Many bivariate metrics were considered and discarded. A bivariate metric was developed as part of this project which utilized the following 2 overlap statistics for evaluating (for a given cell) how a particular segmentation algorithm performed relative to the ground truth version:
TET = the % of the ground truth pixels for a cell that were also segmentation algorithm mask pixels, and conversely
TEE = the % of the segmentation algorithm pixels for a cell that were also ground truth pixels.
This bivariate metric had the virtues of symmetry, uncorrelatedness, completeness, as well as simplicity. An effective bivariate graphic was developed that plotted TET vs. TEE with color coded the cell lines and other factors on the plot. Such a plot had a much higher cell line discrimination--and provided much more insight about the effect of other factors--than did any univariate graphic. The development of such a bivariate metric and associated graphic was an important accomplishment in the project.

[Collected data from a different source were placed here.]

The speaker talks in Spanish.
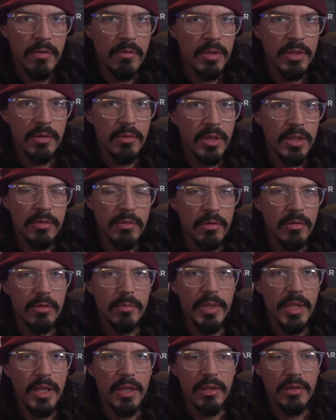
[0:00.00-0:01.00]
cuánto gasto en
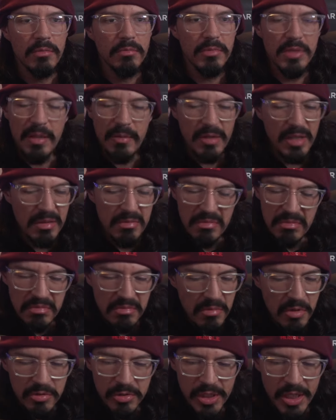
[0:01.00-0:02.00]
comida. De verdad,
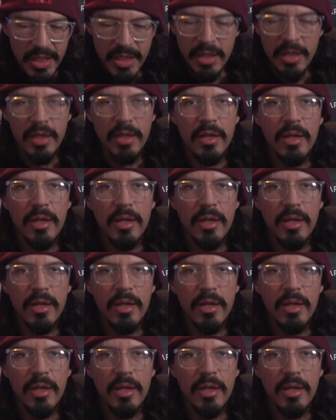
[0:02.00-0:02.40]
no sé.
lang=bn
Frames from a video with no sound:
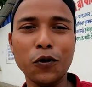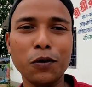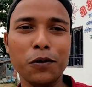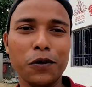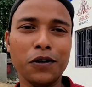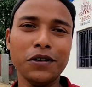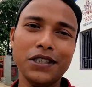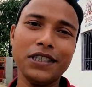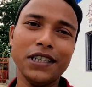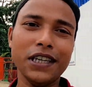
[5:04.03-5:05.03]
বলবো
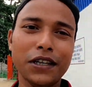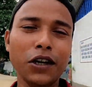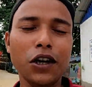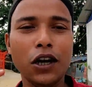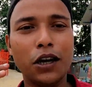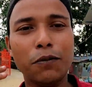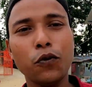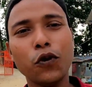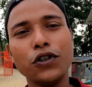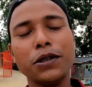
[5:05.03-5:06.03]
যে
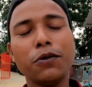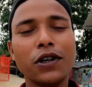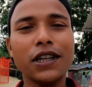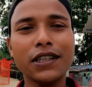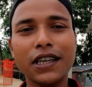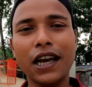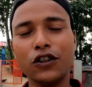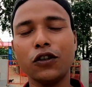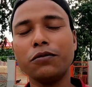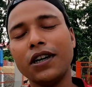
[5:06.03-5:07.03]
পুরো জীবনটাতে
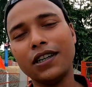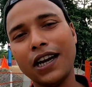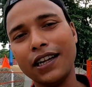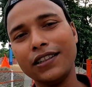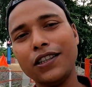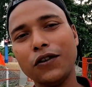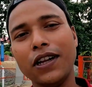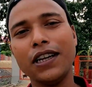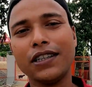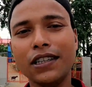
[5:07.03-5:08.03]
একদম শান্তি
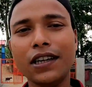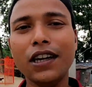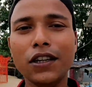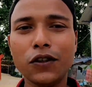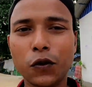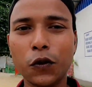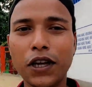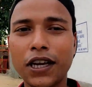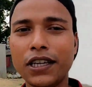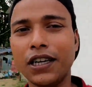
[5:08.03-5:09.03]
চলে আসে তো
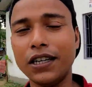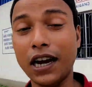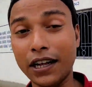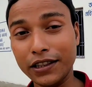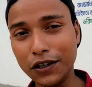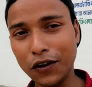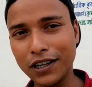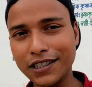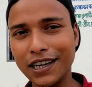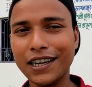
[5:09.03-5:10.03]
এই শান্তি
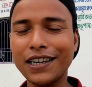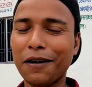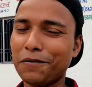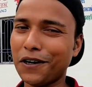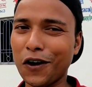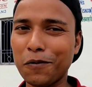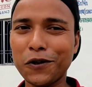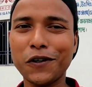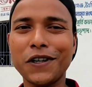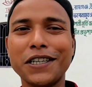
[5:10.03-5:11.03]
করা জায়গায় আপনারা
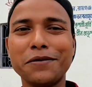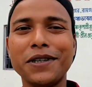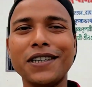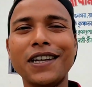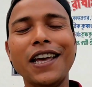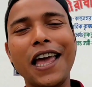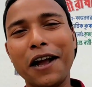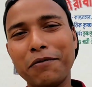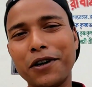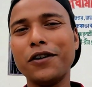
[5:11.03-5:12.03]
অবশ্যই আসবেন
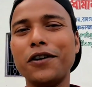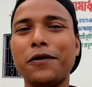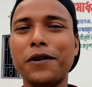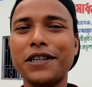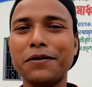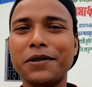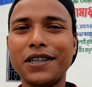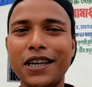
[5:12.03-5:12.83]
একবার হলে ঘুরে যাবেন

1. Development of bivariate metric
2. Development of bivariate metric plot
3. Comparison and ranking of segmentation algorithms
4. Determination of important factors and interactions
5. Determination of best and worst settings
6. Development of enhanced IT methodologies for rapid image analysis
7. Assessment of virtues and limitations of the popular NIH image analysis software IMAGEJ
8. Development of cell-edge techniques
9. Development of new state-of-the-art segmentation algorithm
The following paper was written:
Alden A. Dima, John T. Elliott, James J. Filliben, Michael Halter, Adele Peskin, Javier Bernal, Benjamin L. Stottrup, Marcin Kociolek, Mary C. Brady, Hai C. Tang, and Anne L. Plant, "Comparison of Segmentation Algorithms for Fluorescence Microscopy Images of Cells", Cytometry Part A (submitted).